:: TASK DIRECTIONS ::
Every line of the material that mentions the word "frames" should be copied out.

:: DATASET RECORDS ::
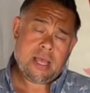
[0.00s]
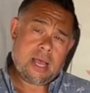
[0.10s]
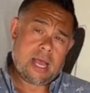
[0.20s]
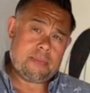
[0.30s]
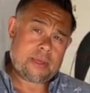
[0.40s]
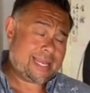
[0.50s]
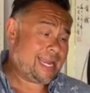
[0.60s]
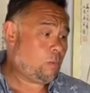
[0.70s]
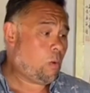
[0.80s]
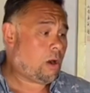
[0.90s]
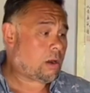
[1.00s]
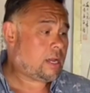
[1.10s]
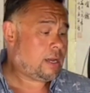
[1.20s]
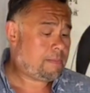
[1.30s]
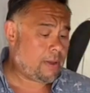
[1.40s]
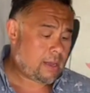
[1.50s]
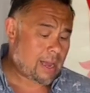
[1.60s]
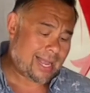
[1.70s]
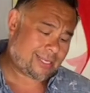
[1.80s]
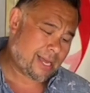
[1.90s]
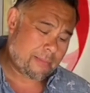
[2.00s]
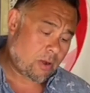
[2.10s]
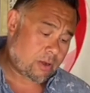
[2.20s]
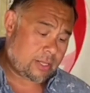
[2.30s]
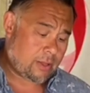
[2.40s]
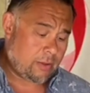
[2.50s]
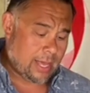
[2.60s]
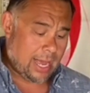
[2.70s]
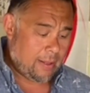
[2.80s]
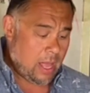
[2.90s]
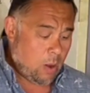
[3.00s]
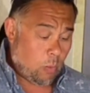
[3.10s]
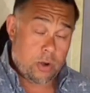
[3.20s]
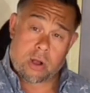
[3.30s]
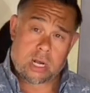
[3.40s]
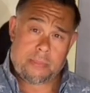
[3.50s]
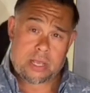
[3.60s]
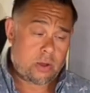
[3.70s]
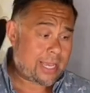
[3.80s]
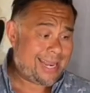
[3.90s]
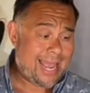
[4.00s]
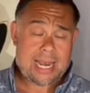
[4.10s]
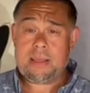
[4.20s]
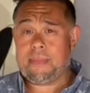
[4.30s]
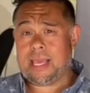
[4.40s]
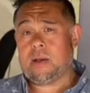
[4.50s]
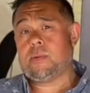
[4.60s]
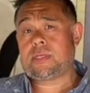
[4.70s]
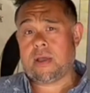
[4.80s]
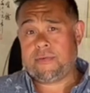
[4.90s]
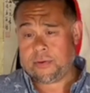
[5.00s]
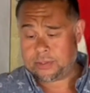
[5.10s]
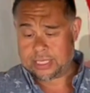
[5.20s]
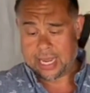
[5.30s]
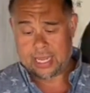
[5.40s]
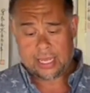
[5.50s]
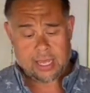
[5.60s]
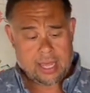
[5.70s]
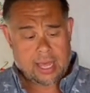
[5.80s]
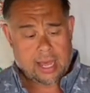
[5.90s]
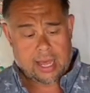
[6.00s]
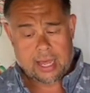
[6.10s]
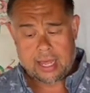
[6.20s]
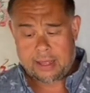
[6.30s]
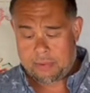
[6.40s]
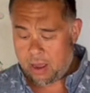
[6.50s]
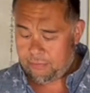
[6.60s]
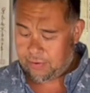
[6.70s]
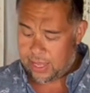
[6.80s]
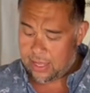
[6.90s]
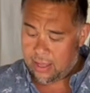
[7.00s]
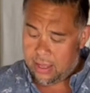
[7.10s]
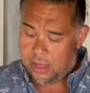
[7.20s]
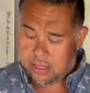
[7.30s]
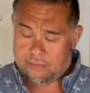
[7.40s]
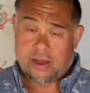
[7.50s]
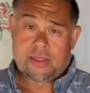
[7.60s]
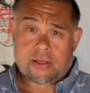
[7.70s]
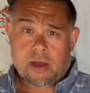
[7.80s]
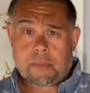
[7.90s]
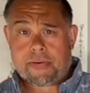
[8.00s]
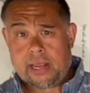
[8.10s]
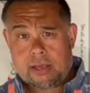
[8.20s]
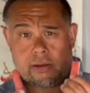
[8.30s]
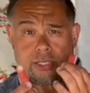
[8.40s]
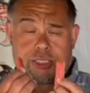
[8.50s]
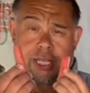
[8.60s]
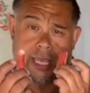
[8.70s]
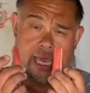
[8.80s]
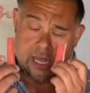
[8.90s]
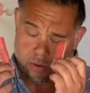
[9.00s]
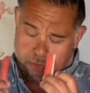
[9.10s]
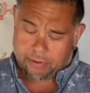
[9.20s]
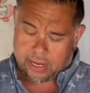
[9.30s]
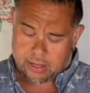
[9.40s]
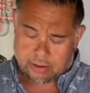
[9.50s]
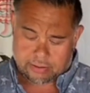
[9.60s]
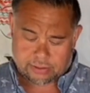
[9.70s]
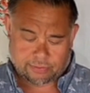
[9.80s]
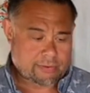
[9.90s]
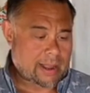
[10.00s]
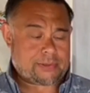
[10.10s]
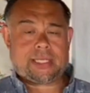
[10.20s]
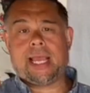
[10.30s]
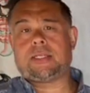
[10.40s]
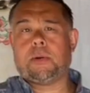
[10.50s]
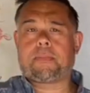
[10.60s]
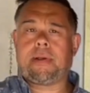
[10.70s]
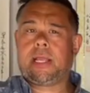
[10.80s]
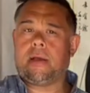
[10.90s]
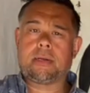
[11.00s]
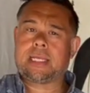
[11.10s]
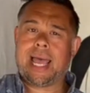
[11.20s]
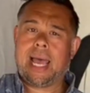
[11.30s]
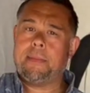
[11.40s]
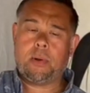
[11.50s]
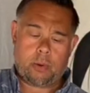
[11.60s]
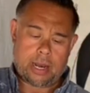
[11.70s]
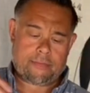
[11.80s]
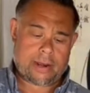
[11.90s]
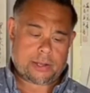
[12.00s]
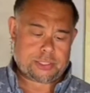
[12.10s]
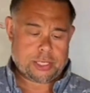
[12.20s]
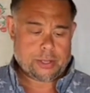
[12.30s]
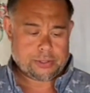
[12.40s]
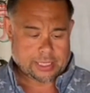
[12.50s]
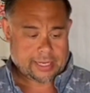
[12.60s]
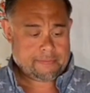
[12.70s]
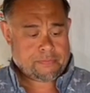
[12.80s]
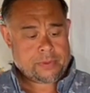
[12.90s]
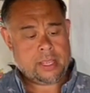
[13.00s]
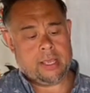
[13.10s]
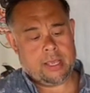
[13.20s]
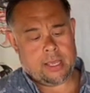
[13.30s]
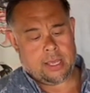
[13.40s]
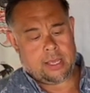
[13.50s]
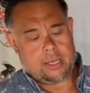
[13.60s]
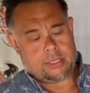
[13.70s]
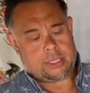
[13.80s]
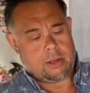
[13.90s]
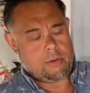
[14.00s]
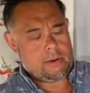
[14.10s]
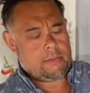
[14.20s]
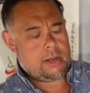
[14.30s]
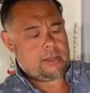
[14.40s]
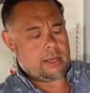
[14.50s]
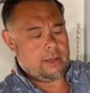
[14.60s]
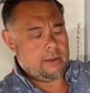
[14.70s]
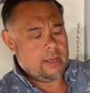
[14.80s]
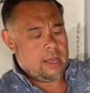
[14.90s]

that you need a wok, but actually I'm not going to do that. We're not going to be cooking any meat or tofu today. Hopefully you've either got pre-cooked chicken or pre-cooked crab sticks or pre-cooked ham or whatever else you're using. So all I'm going to do,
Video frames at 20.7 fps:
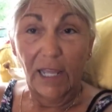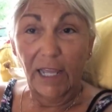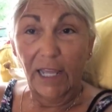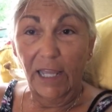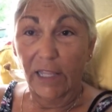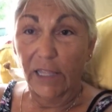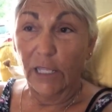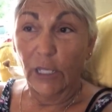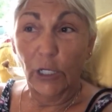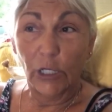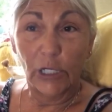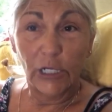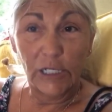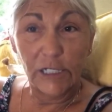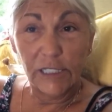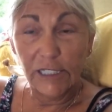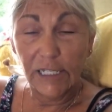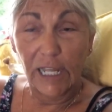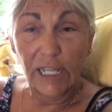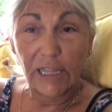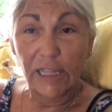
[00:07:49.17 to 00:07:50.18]
and they're in a
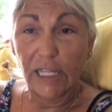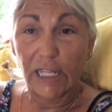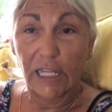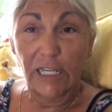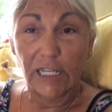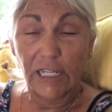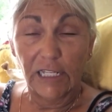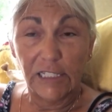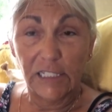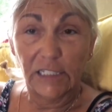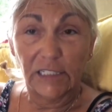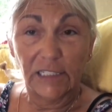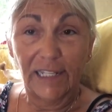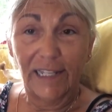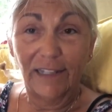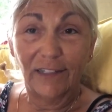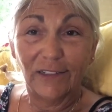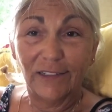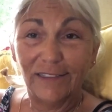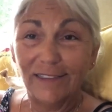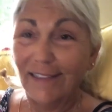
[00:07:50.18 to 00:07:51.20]
state that it's
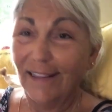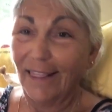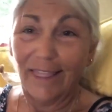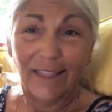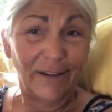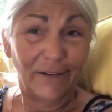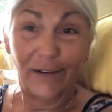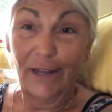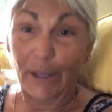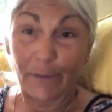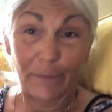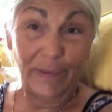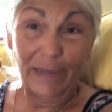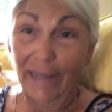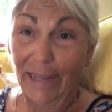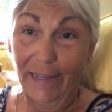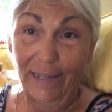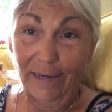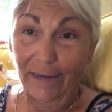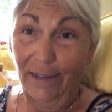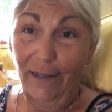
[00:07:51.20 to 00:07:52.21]
illegal, they're not
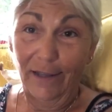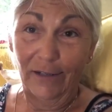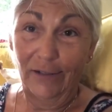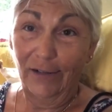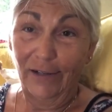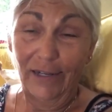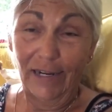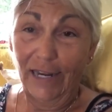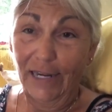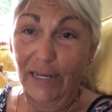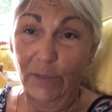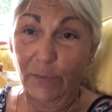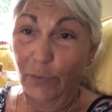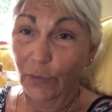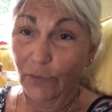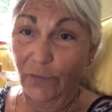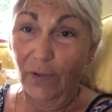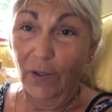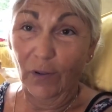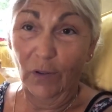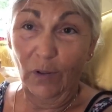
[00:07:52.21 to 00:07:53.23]
buying 190
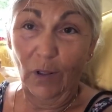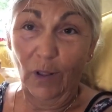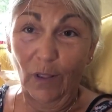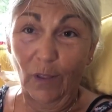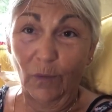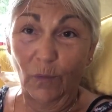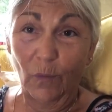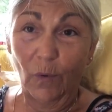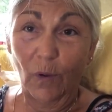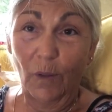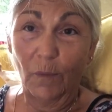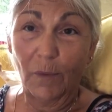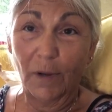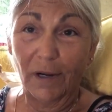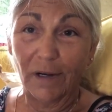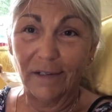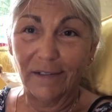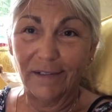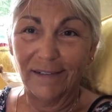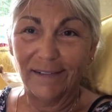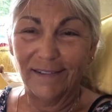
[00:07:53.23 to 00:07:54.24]
proof alcohol at
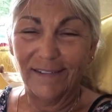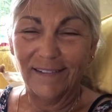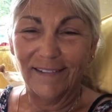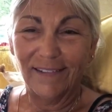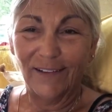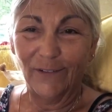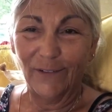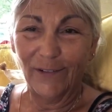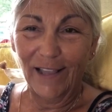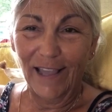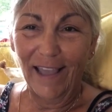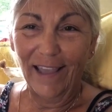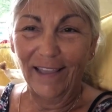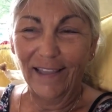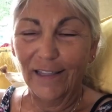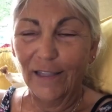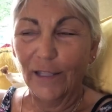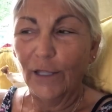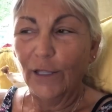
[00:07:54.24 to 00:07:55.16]
Walmart, okay?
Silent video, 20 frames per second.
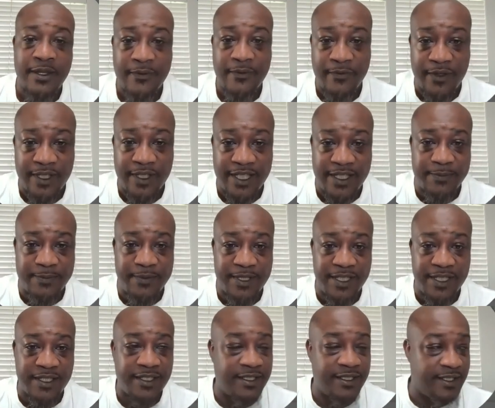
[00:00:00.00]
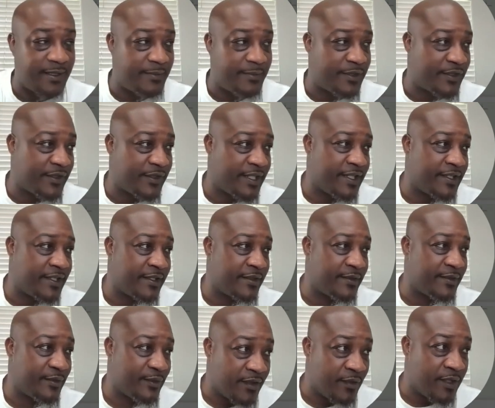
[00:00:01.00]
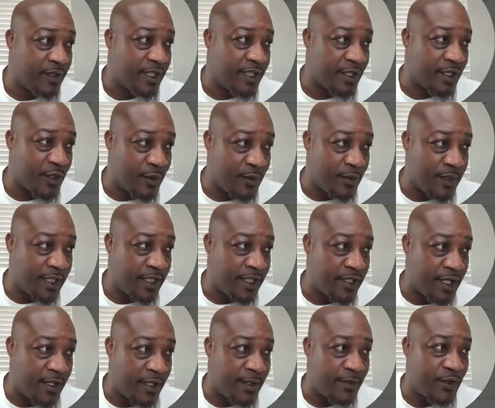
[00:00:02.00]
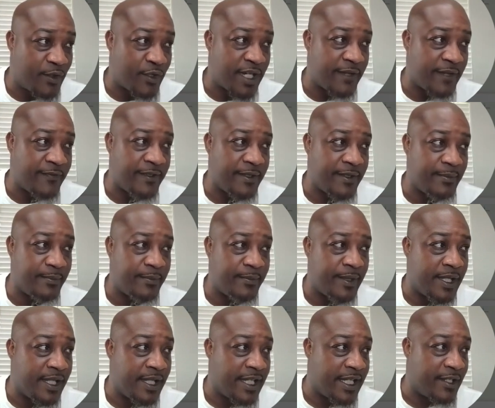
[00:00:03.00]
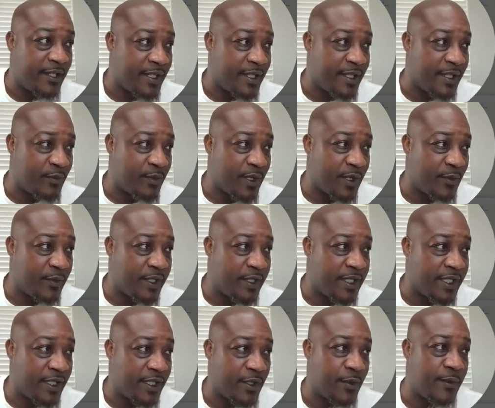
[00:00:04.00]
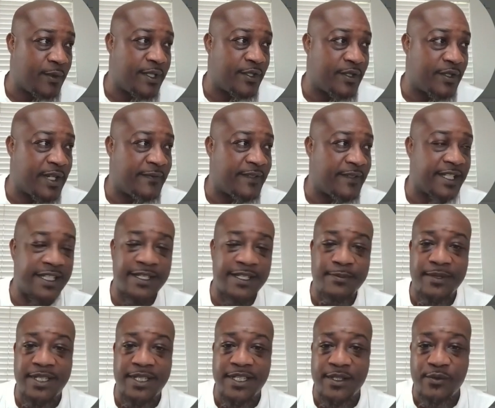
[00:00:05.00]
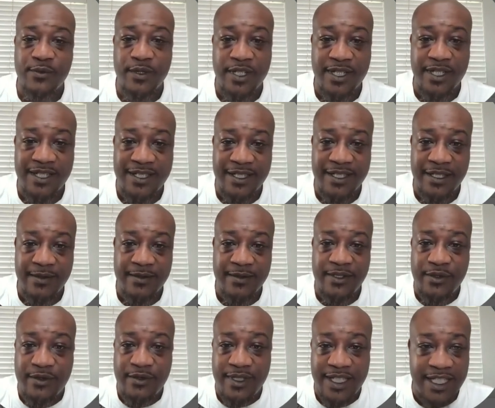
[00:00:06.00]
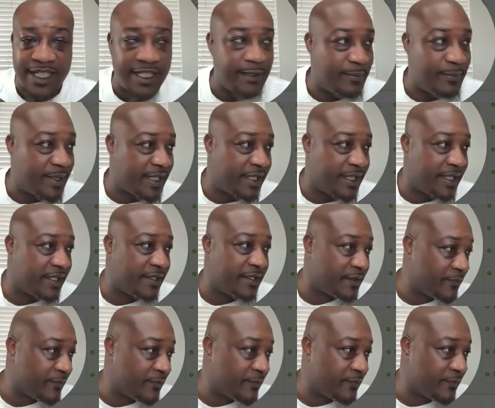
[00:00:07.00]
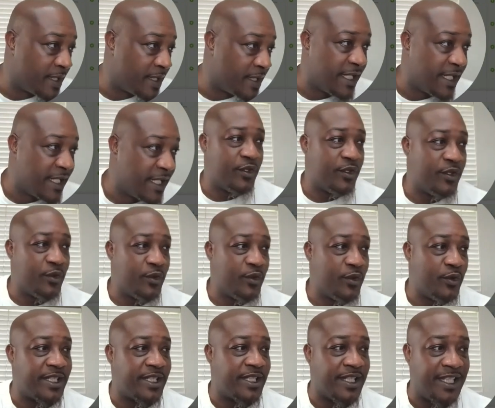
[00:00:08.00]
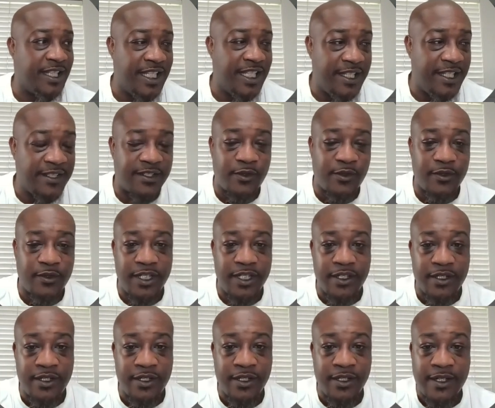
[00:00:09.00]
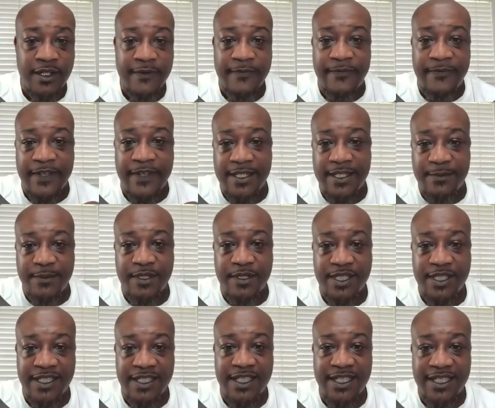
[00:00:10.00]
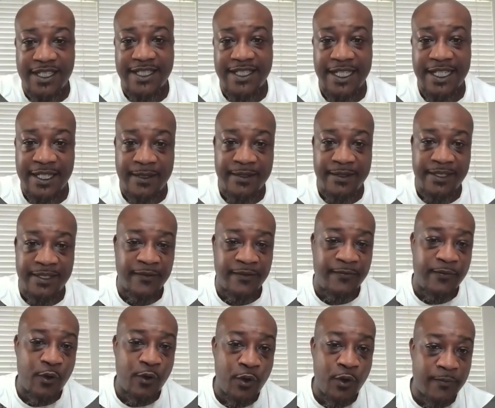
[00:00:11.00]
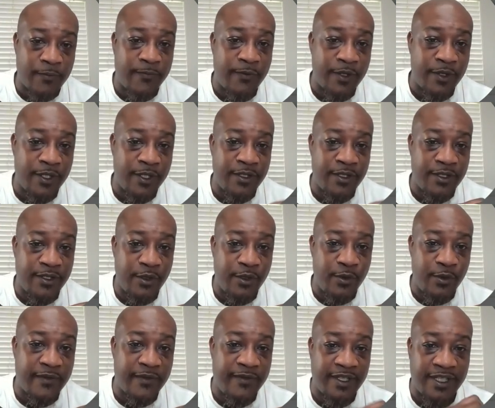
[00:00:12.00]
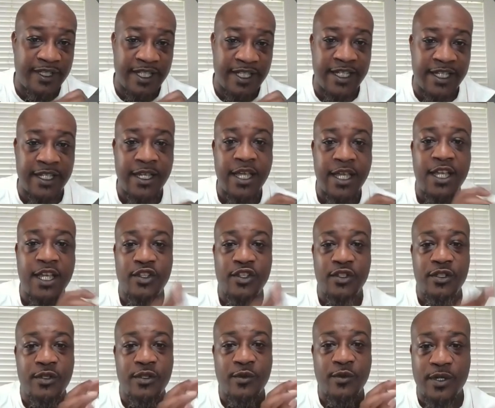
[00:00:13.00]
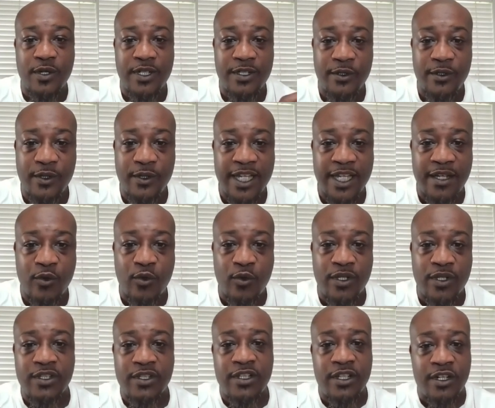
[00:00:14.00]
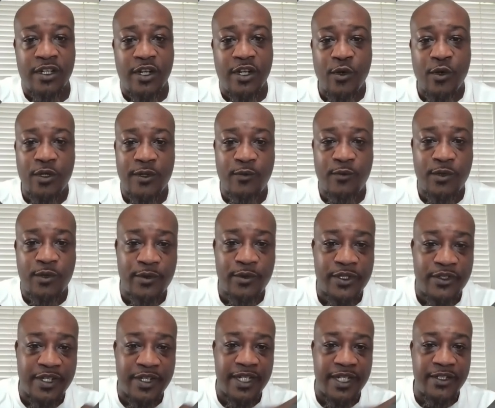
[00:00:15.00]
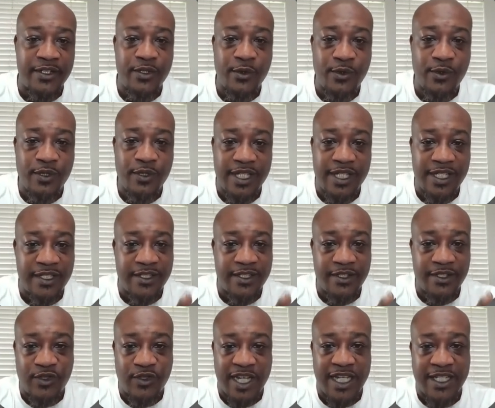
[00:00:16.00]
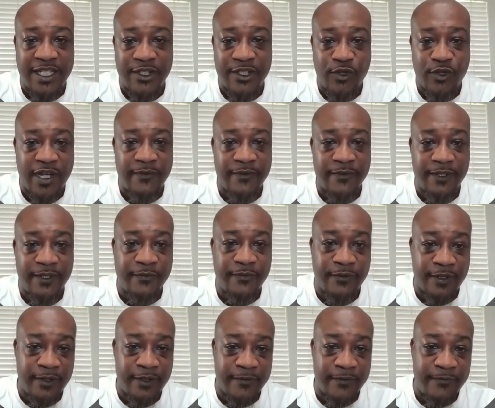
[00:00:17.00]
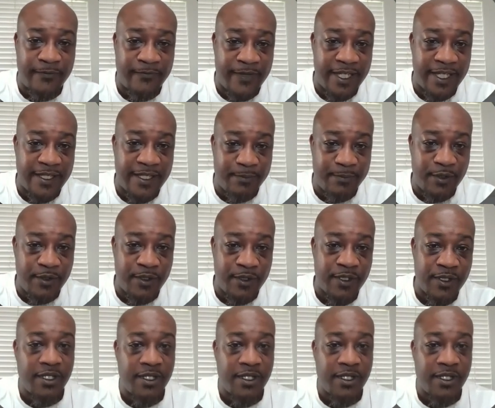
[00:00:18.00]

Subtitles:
For this particular demonstration, we're going to go with traffic. And the reason why we're going to go with traffic is because we're going to send them to a landing page. If we use the leads on here, Facebook is going to set up the form for you to do everything. You don't want to do that. What the goal of what we're trying to do is to drive the traffic from Facebook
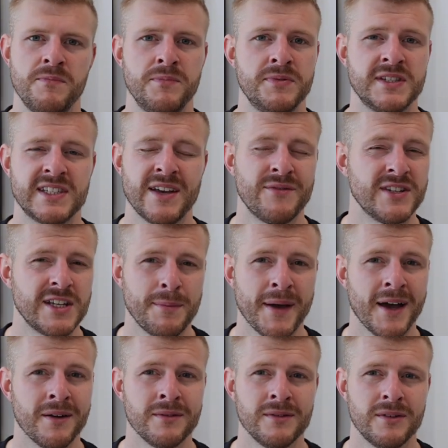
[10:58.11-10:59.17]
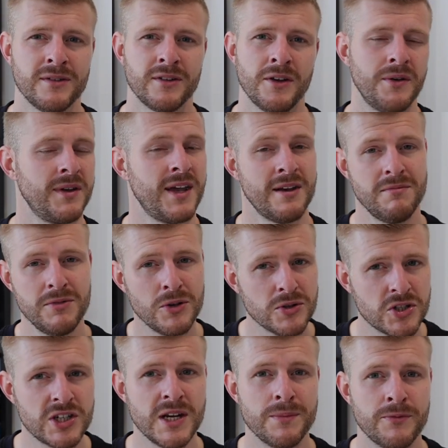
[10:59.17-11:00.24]
£70, so again, not
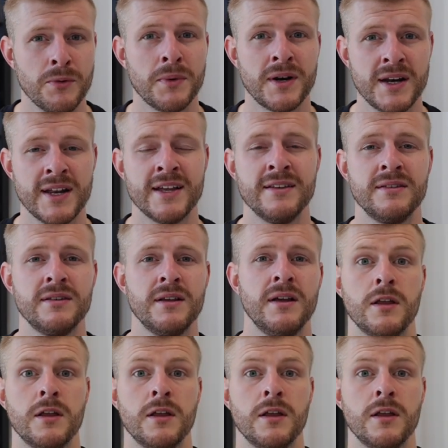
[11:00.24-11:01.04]
cheap for what it is.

:: YOUR RESPONSE ::
Video frames at 20.7 fps:
Silent video, 20 frames per second.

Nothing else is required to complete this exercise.